Mishra’s Mishmash: Focus on schools in pre-election campaigning

Talk of a Danish general election is in the air. Everyone is waiting for PM Mette Frederiksen to declare a date so the ‘real campaigning’ can begin and voters can start making decisions about what they want from the country’s future. 

But instead, like everywhere else when elections are almost due, we’re caught up in a state of pre-election indirect campaigning limbo: and just like foreplay, with a climax guaranteed at the end, this will go on for as long as the woman in charge says it will. 

In need of fixing … again
The hot potato of this election’s indirect campaigning is the state of affairs at the country’s schools and educational institutions.

Young Danish children spend a huge amount of time at school. Once conventional classes stop in the early afternoon, most head to an institution connected to the school, where they often stay until five in the evening, up to their elbows in paper mache or playing indoor sport.

After all, Denmark has one of the highest frequencies of working women, so the schools are required to care for the children until the age of ten at their SFO after-school facilities. For tweens and young teens, the responsibility switches to the clubs, where pupils can stay long after school hours until they either go home or are picked up by their parents.

But SF, the socialist people’s party, has already made it their slogan that it wants to repair the damaged school system, where the working conditions for children are not optimal and they are unable to thrive socially.

Slipping through the net
The Danish schools require monetary assistance, and that has been a subject of political debate lately. MPs on both sides of the spectrum ask why the schools aren’t thriving in light of the political will to invest a huge share of the public purse – 7.8 percent of the GDP, compared to just between 4.2 and 5.4 percent in the likes of Italy, France, Spain and Germany – and willingness to constantly reform … even though the changes often end up disrupting progress. 

Large numbers of pupils, for example, continue to slip through the net, leaving school at the end of the ninth grade, just 16 and with no qualifications. Predominantly, they are boys who struggled with sitting quietly and learning to read and write to a high standard. 

Meanwhile, thousands of new jobs that require academic skills are going to people from abroad. Many Danes simply don’t have the know-how to undertake research-oriented, often lucrative jobs, which require several years of academic discipline – especially in the field of life sciences.

Understandable exodus
Improving discipline could be the answer. There is simply too much noise in the classrooms, making it almost impossible for most pupils to concentrate.

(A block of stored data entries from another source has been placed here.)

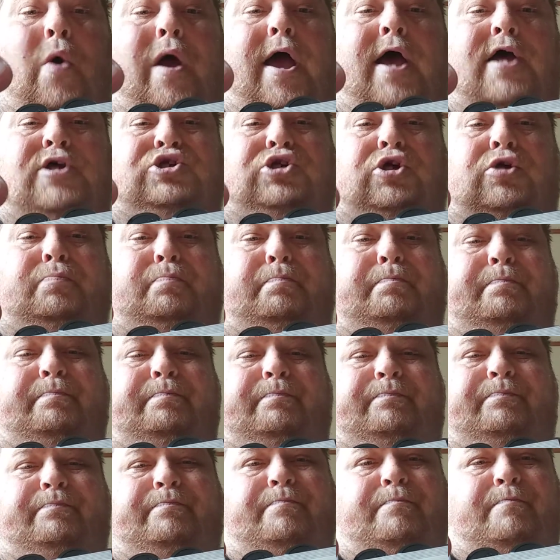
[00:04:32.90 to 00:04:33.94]
as
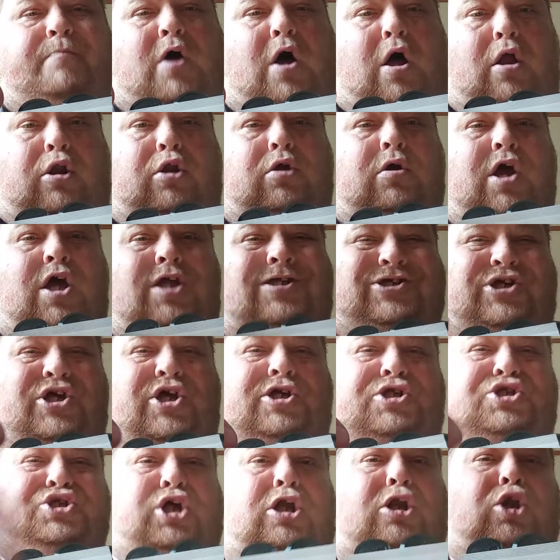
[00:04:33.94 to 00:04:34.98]

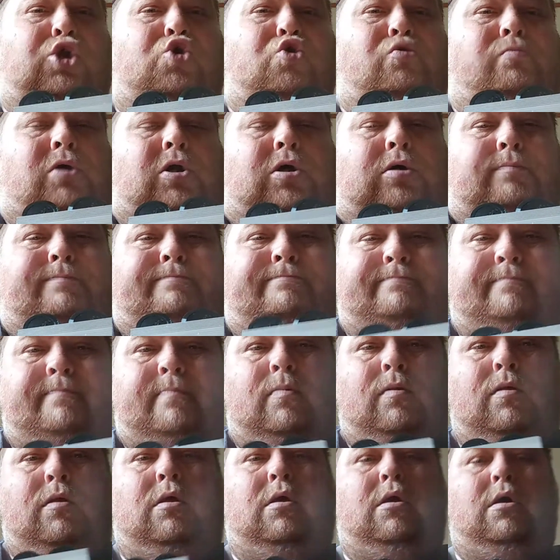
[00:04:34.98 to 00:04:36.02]
it's aluminum.
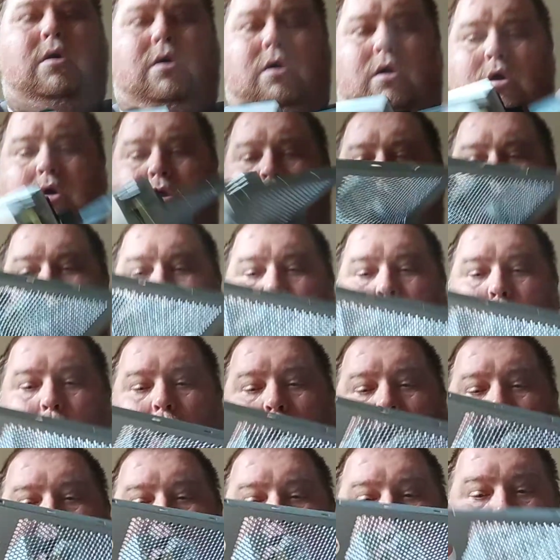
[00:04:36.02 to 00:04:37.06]
Now,
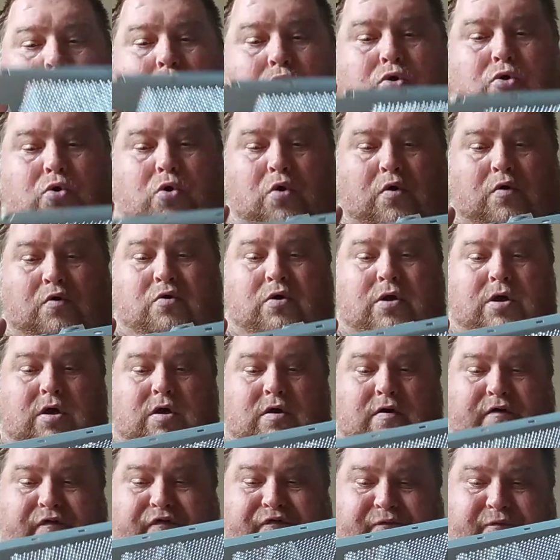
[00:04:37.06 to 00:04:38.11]
I don't know
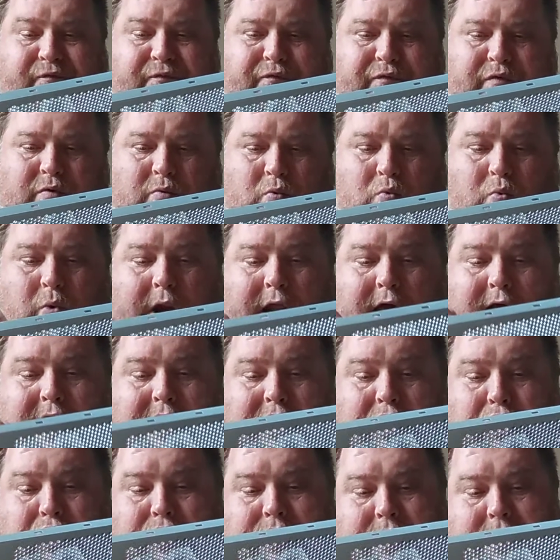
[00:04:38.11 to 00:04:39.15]
if, when I
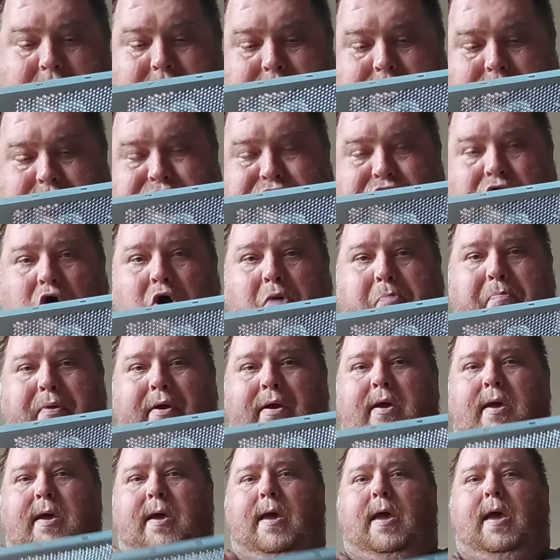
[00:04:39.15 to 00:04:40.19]
clean these up,
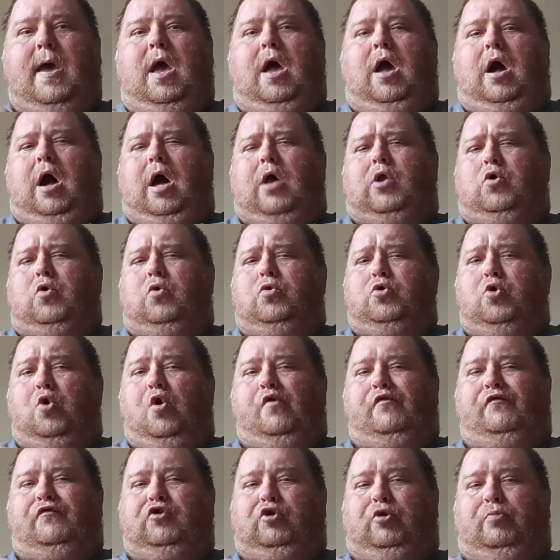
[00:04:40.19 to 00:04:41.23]
I don't know
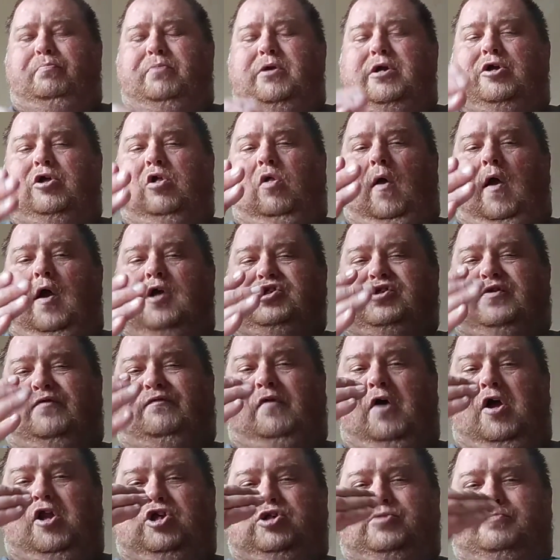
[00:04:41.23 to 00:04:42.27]
if it'll be
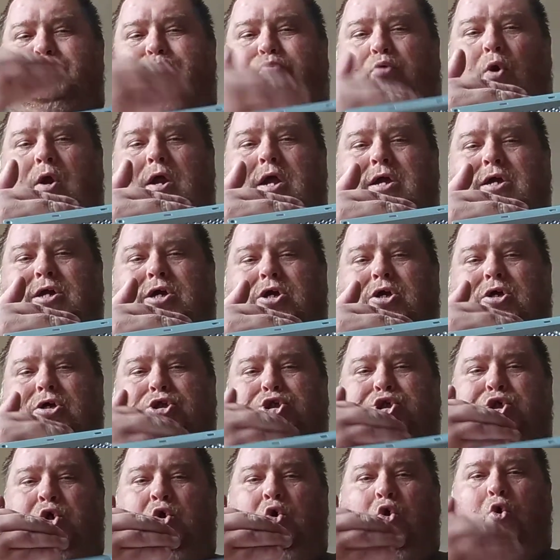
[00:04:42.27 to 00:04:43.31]
classified as
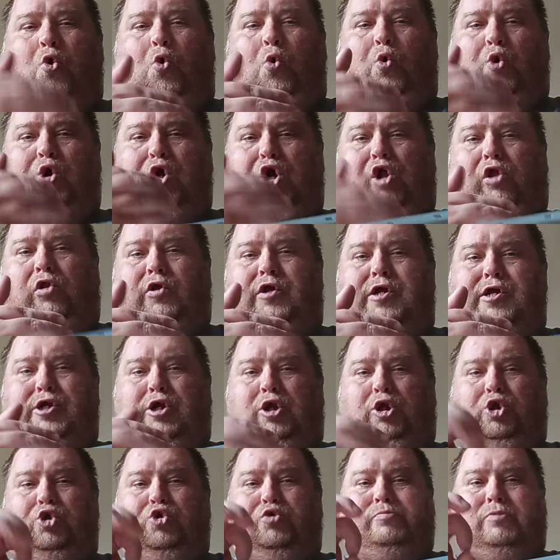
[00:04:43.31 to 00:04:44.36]
breakage or clean
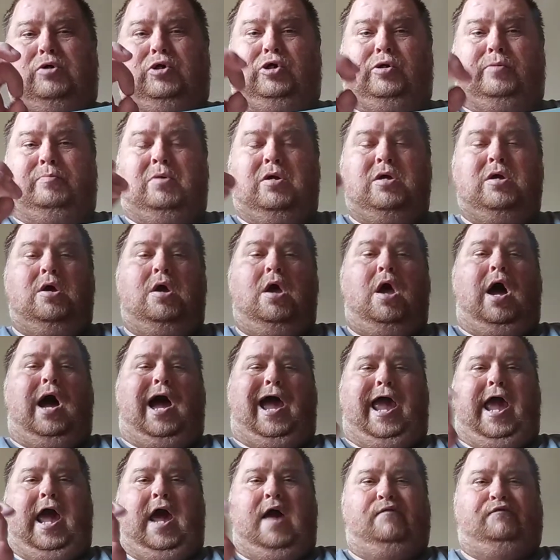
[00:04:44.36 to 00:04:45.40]
aluminum. I
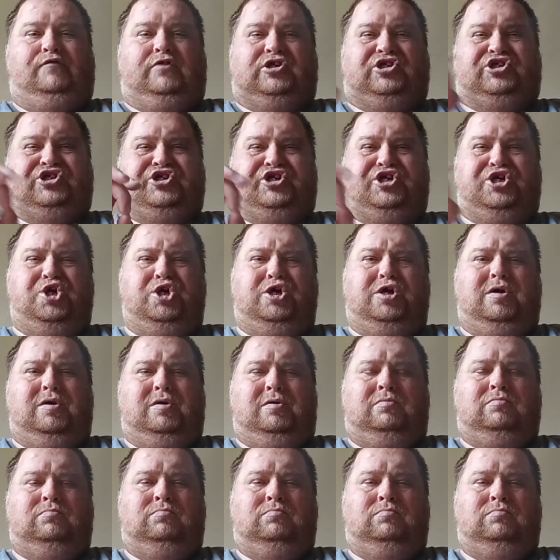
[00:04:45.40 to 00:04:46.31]
have to see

State education is witnessing a steady exodus of children from the public schools to private/international alternatives where the class sizes are far smaller and facilities much better. They get the same subsidies, after all, but then just add more funding to offer an improved service. At the majority of the international schools, the fees are among the cheapest in the whole of Europe, which is borderline bizarre when you consider Denmark’s overall cost of living.

The left-wing parties want to change this and are therefore fighting the election on making the nation’s public schools viable, reliable establishments where discipline has been restored and investment better placed. 

The opposition parties, meanwhile, want to privatise wherever they can, and this could mean more schools charging fees.